> [Problem]: Drop every picture, then repeat the records exactly.

> [Data records]:
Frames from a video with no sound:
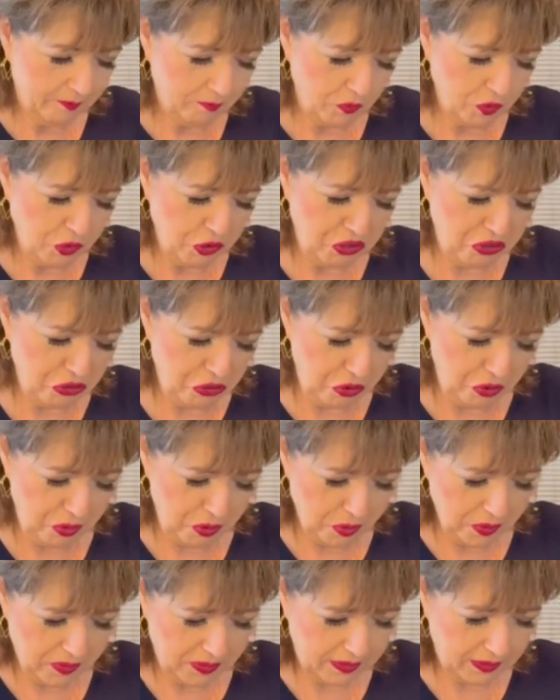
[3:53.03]

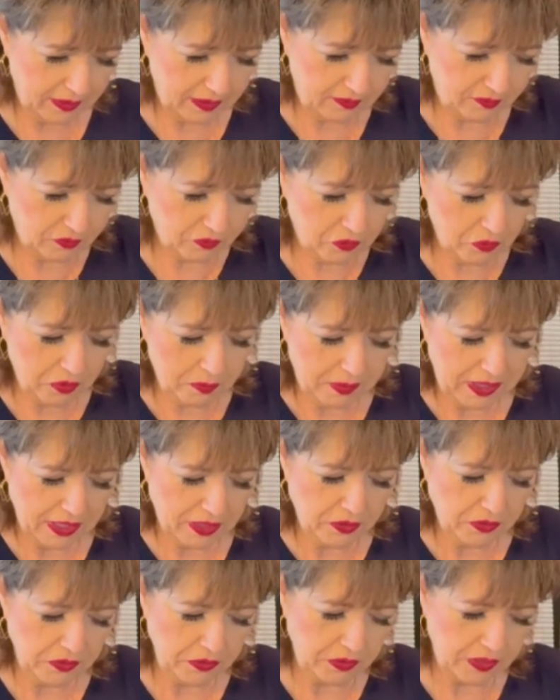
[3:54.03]
No, this is going to be
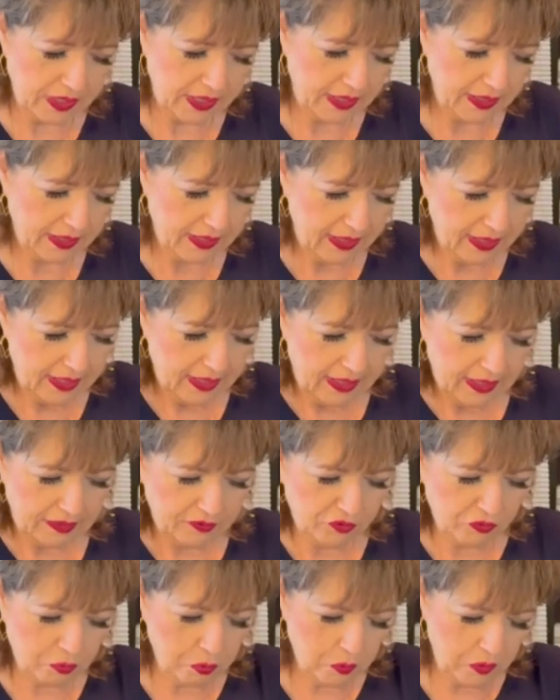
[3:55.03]
good.
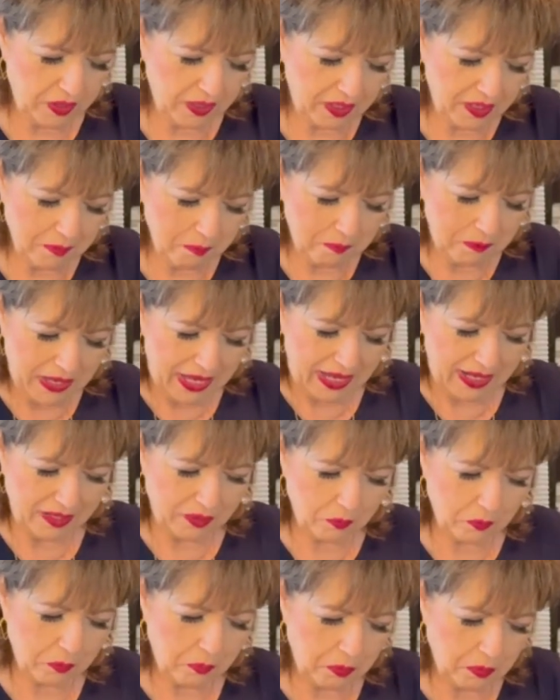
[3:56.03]
Just want to combine
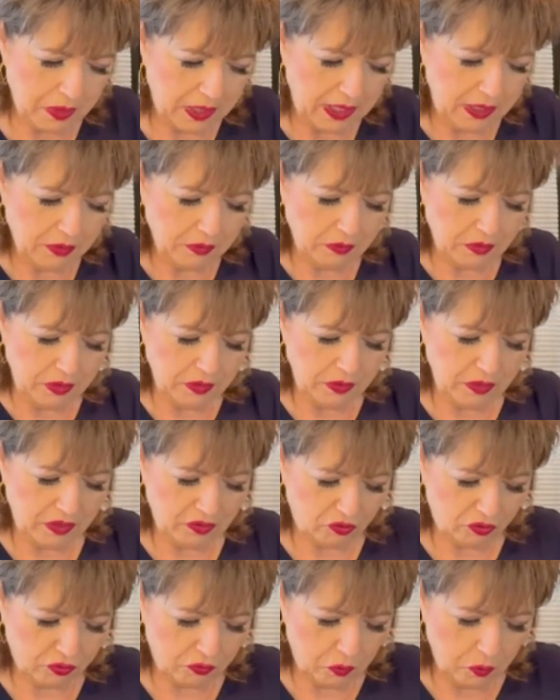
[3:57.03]
it real
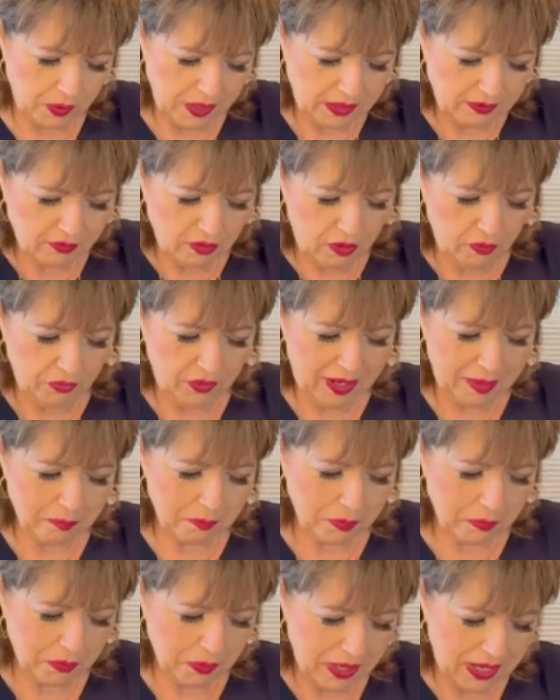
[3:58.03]
good. Squeeze all
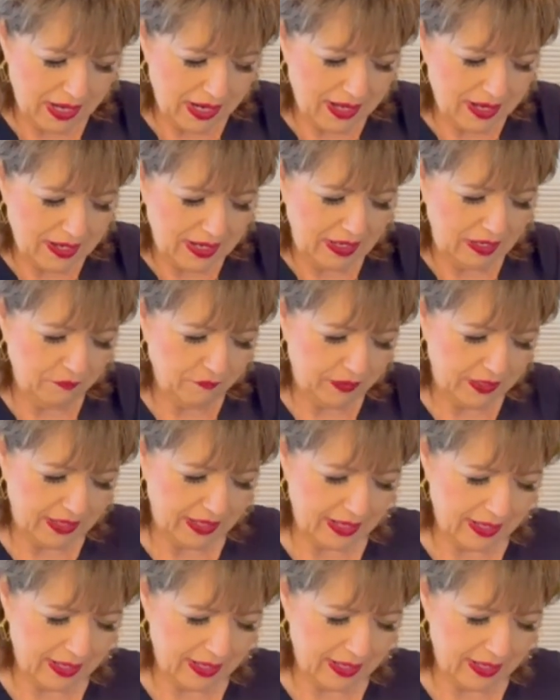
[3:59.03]
that bread, even it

> [Output for this task]:
Frames from a video with no sound:
[3:53.03]

[3:54.03]
No, this is going to be
[3:55.03]
good.
[3:56.03]
Just want to combine
[3:57.03]
it real
[3:58.03]
good. Squeeze all
[3:59.03]
that bread, even it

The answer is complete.